Task prompt — The records below are to be restated word for word; their pictures are not.
Available data section start
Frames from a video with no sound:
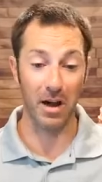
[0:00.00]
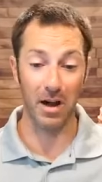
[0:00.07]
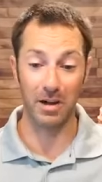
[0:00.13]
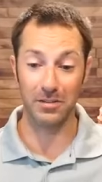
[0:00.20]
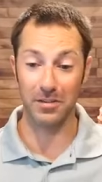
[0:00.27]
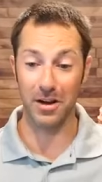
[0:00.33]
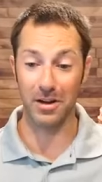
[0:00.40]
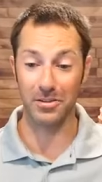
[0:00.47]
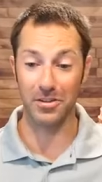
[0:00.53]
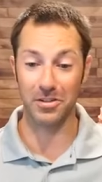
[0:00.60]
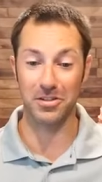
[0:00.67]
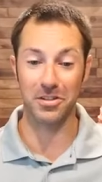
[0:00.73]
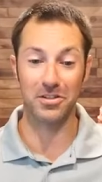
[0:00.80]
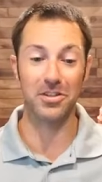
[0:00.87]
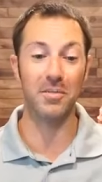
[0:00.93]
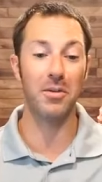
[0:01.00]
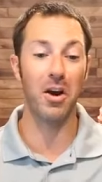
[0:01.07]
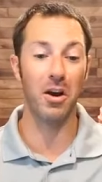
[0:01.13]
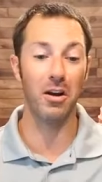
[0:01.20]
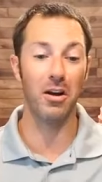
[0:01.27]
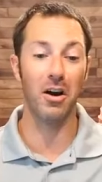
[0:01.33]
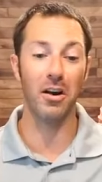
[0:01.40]
uh, uh, just a
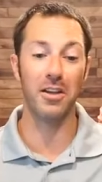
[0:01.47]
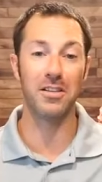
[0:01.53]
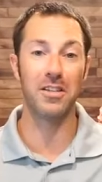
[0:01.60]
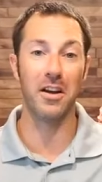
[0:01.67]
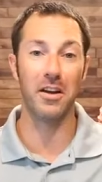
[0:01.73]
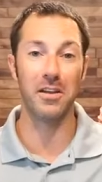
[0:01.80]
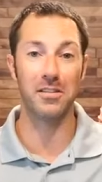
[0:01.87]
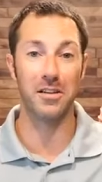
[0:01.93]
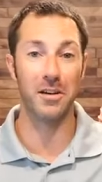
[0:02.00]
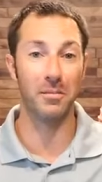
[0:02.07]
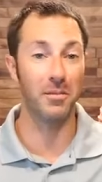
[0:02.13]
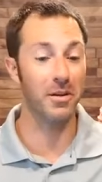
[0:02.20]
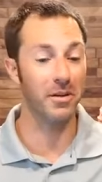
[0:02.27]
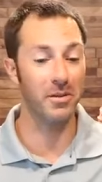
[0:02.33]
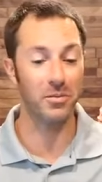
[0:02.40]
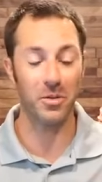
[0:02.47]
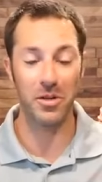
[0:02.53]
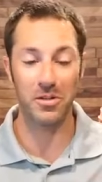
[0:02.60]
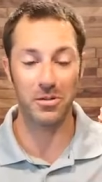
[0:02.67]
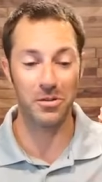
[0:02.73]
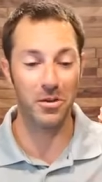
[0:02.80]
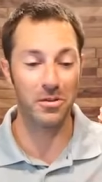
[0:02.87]
seminar on azaleas and camellias. We
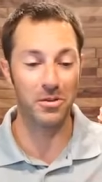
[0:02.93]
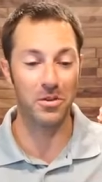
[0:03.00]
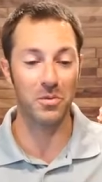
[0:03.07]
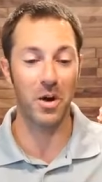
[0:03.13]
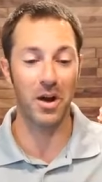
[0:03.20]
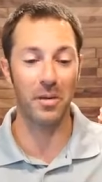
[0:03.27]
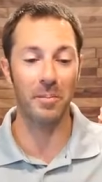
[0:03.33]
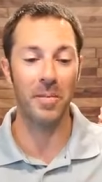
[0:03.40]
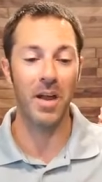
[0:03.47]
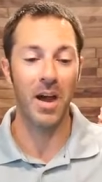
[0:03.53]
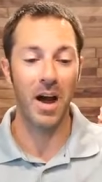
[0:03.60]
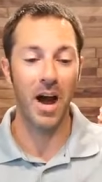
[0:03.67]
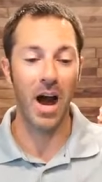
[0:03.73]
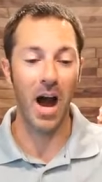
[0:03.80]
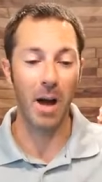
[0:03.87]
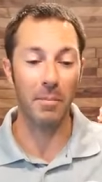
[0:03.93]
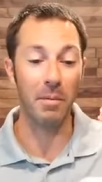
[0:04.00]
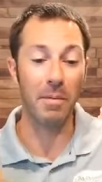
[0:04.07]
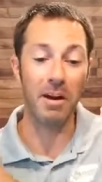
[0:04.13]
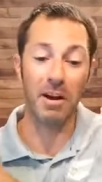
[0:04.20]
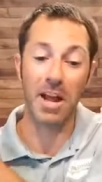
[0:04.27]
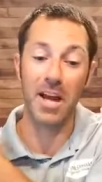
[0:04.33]
could do those as well. Uh, but
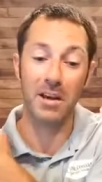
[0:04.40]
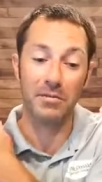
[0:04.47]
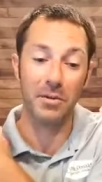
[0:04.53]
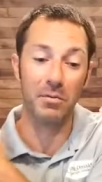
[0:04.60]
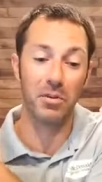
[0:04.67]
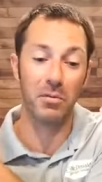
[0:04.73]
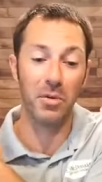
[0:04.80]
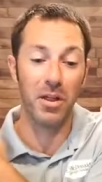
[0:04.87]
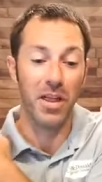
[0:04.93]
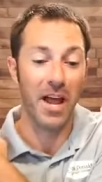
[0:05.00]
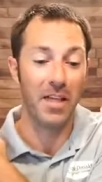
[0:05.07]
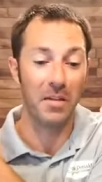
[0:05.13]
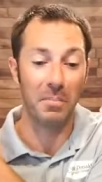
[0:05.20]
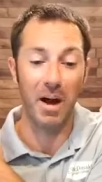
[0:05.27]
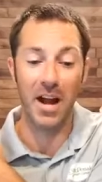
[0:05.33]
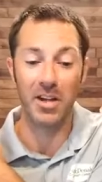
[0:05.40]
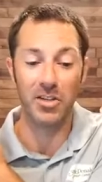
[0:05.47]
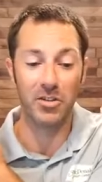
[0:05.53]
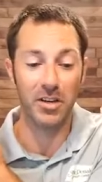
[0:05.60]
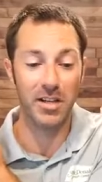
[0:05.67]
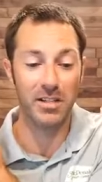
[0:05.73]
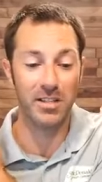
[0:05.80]
Marianne, if you were the one that had the pine
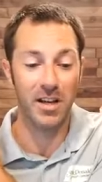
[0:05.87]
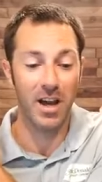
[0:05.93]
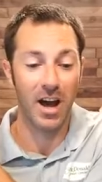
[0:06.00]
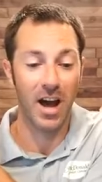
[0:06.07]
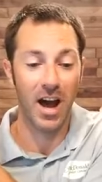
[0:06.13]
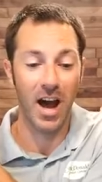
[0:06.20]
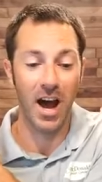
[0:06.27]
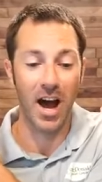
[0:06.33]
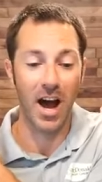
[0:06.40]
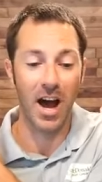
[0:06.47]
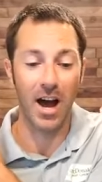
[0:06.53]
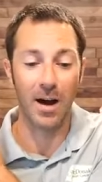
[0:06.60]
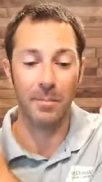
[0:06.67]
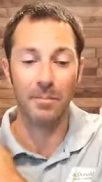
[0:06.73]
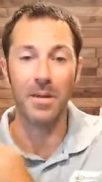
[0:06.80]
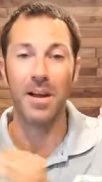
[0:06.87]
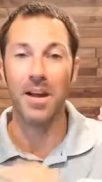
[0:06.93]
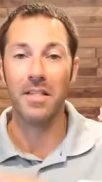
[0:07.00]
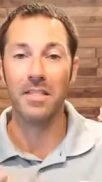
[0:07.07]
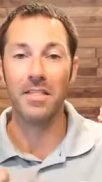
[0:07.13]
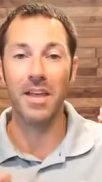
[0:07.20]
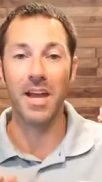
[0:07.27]
trees, um,
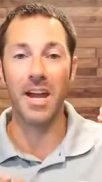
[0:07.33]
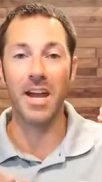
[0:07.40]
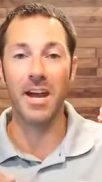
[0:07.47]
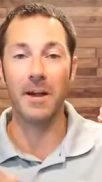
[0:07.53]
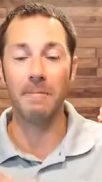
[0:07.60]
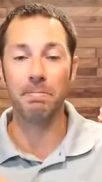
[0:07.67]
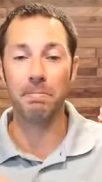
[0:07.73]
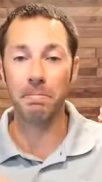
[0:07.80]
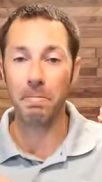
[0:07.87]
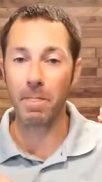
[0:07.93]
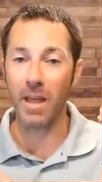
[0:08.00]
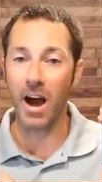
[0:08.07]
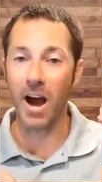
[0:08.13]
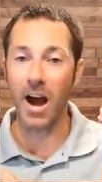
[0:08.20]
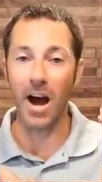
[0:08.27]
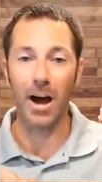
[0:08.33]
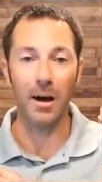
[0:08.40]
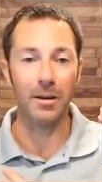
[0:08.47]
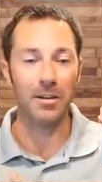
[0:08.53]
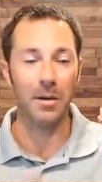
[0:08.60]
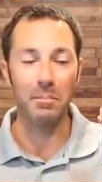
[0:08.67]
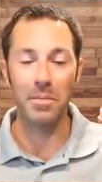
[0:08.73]
then
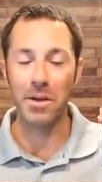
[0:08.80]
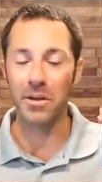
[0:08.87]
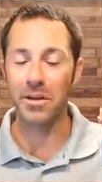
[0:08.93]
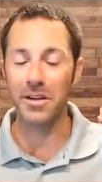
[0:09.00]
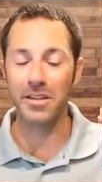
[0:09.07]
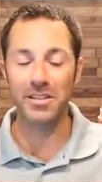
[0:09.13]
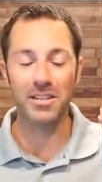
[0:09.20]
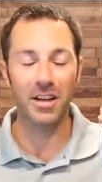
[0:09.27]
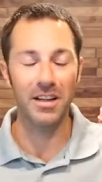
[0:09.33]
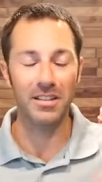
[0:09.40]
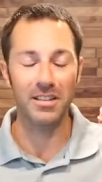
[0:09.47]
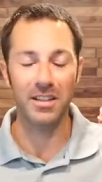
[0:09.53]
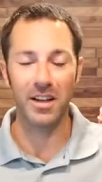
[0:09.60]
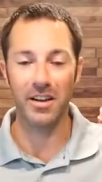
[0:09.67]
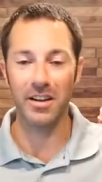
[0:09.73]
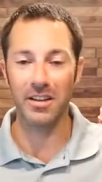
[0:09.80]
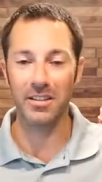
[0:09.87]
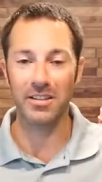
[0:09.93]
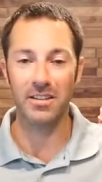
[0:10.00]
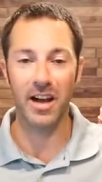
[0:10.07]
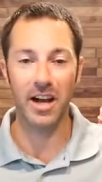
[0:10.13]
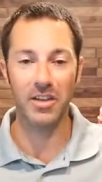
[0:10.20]
camellias,
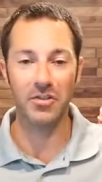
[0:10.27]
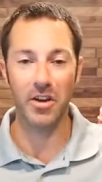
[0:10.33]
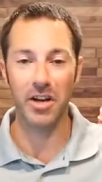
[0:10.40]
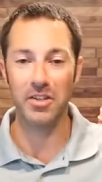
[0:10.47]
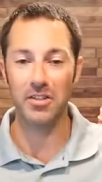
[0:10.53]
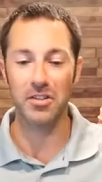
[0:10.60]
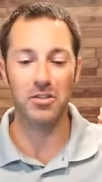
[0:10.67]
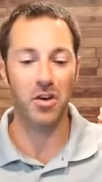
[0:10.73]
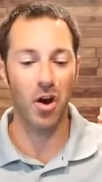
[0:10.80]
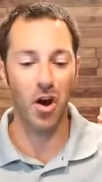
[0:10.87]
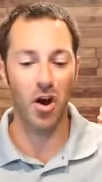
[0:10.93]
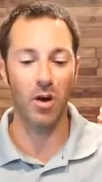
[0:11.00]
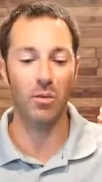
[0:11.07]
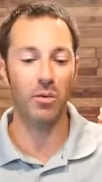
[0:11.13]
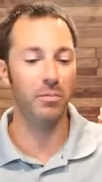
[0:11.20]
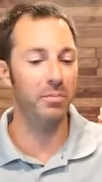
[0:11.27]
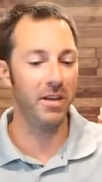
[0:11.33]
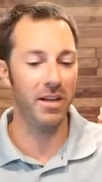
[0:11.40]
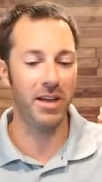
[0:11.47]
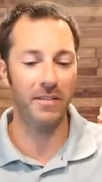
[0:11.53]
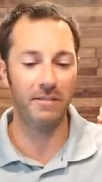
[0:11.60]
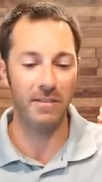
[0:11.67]
azaleas, hydrangeas all would
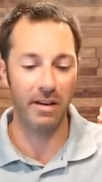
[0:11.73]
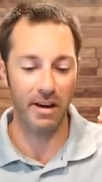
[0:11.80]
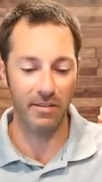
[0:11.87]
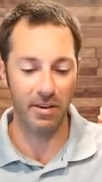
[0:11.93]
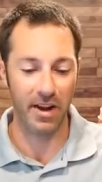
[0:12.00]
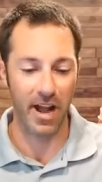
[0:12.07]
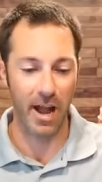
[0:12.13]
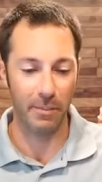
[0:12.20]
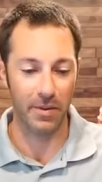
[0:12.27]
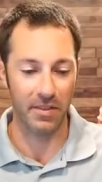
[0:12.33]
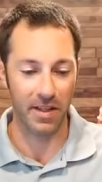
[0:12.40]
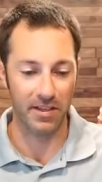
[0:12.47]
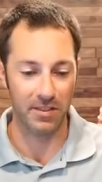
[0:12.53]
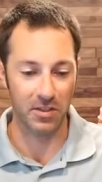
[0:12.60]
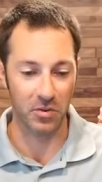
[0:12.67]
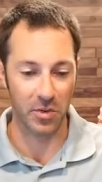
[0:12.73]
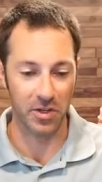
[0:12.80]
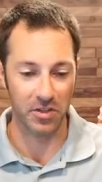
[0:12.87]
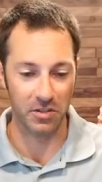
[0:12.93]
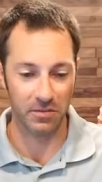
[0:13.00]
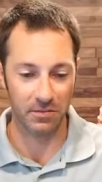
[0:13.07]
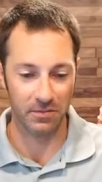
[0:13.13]
be very, very happy in that
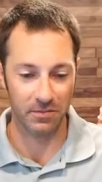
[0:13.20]
situation.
Available data section end
Exercise solution —
Frames from a video with no sound:
[0:00.00]
[0:00.07]
[0:00.13]
[0:00.20]
[0:00.27]
[0:00.33]
[0:00.40]
[0:00.47]
[0:00.53]
[0:00.60]
[0:00.67]
[0:00.73]
[0:00.80]
[0:00.87]
[0:00.93]
[0:01.00]
[0:01.07]
[0:01.13]
[0:01.20]
[0:01.27]
[0:01.33]
[0:01.40]
uh, uh, just a
[0:01.47]
[0:01.53]
[0:01.60]
[0:01.67]
[0:01.73]
[0:01.80]
[0:01.87]
[0:01.93]
[0:02.00]
[0:02.07]
[0:02.13]
[0:02.20]
[0:02.27]
[0:02.33]
[0:02.40]
[0:02.47]
[0:02.53]
[0:02.60]
[0:02.67]
[0:02.73]
[0:02.80]
[0:02.87]
seminar on azaleas and camellias. We
[0:02.93]
[0:03.00]
[0:03.07]
[0:03.13]
[0:03.20]
[0:03.27]
[0:03.33]
[0:03.40]
[0:03.47]
[0:03.53]
[0:03.60]
[0:03.67]
[0:03.73]
[0:03.80]
[0:03.87]
[0:03.93]
[0:04.00]
[0:04.07]
[0:04.13]
[0:04.20]
[0:04.27]
[0:04.33]
could do those as well. Uh, but
[0:04.40]
[0:04.47]
[0:04.53]
[0:04.60]
[0:04.67]
[0:04.73]
[0:04.80]
[0:04.87]
[0:04.93]
[0:05.00]
[0:05.07]
[0:05.13]
[0:05.20]
[0:05.27]
[0:05.33]
[0:05.40]
[0:05.47]
[0:05.53]
[0:05.60]
[0:05.67]
[0:05.73]
[0:05.80]
Marianne, if you were the one that had the pine
[0:05.87]
[0:05.93]
[0:06.00]
[0:06.07]
[0:06.13]
[0:06.20]
[0:06.27]
[0:06.33]
[0:06.40]
[0:06.47]
[0:06.53]
[0:06.60]
[0:06.67]
[0:06.73]
[0:06.80]
[0:06.87]
[0:06.93]
[0:07.00]
[0:07.07]
[0:07.13]
[0:07.20]
[0:07.27]
trees, um,
[0:07.33]
[0:07.40]
[0:07.47]
[0:07.53]
[0:07.60]
[0:07.67]
[0:07.73]
[0:07.80]
[0:07.87]
[0:07.93]
[0:08.00]
[0:08.07]
[0:08.13]
[0:08.20]
[0:08.27]
[0:08.33]
[0:08.40]
[0:08.47]
[0:08.53]
[0:08.60]
[0:08.67]
[0:08.73]
then
[0:08.80]
[0:08.87]
[0:08.93]
[0:09.00]
[0:09.07]
[0:09.13]
[0:09.20]
[0:09.27]
[0:09.33]
[0:09.40]
[0:09.47]
[0:09.53]
[0:09.60]
[0:09.67]
[0:09.73]
[0:09.80]
[0:09.87]
[0:09.93]
[0:10.00]
[0:10.07]
[0:10.13]
[0:10.20]
camellias,
[0:10.27]
[0:10.33]
[0:10.40]
[0:10.47]
[0:10.53]
[0:10.60]
[0:10.67]
[0:10.73]
[0:10.80]
[0:10.87]
[0:10.93]
[0:11.00]
[0:11.07]
[0:11.13]
[0:11.20]
[0:11.27]
[0:11.33]
[0:11.40]
[0:11.47]
[0:11.53]
[0:11.60]
[0:11.67]
azaleas, hydrangeas all would
[0:11.73]
[0:11.80]
[0:11.87]
[0:11.93]
[0:12.00]
[0:12.07]
[0:12.13]
[0:12.20]
[0:12.27]
[0:12.33]
[0:12.40]
[0:12.47]
[0:12.53]
[0:12.60]
[0:12.67]
[0:12.73]
[0:12.80]
[0:12.87]
[0:12.93]
[0:13.00]
[0:13.07]
[0:13.13]
be very, very happy in that
[0:13.20]
situation.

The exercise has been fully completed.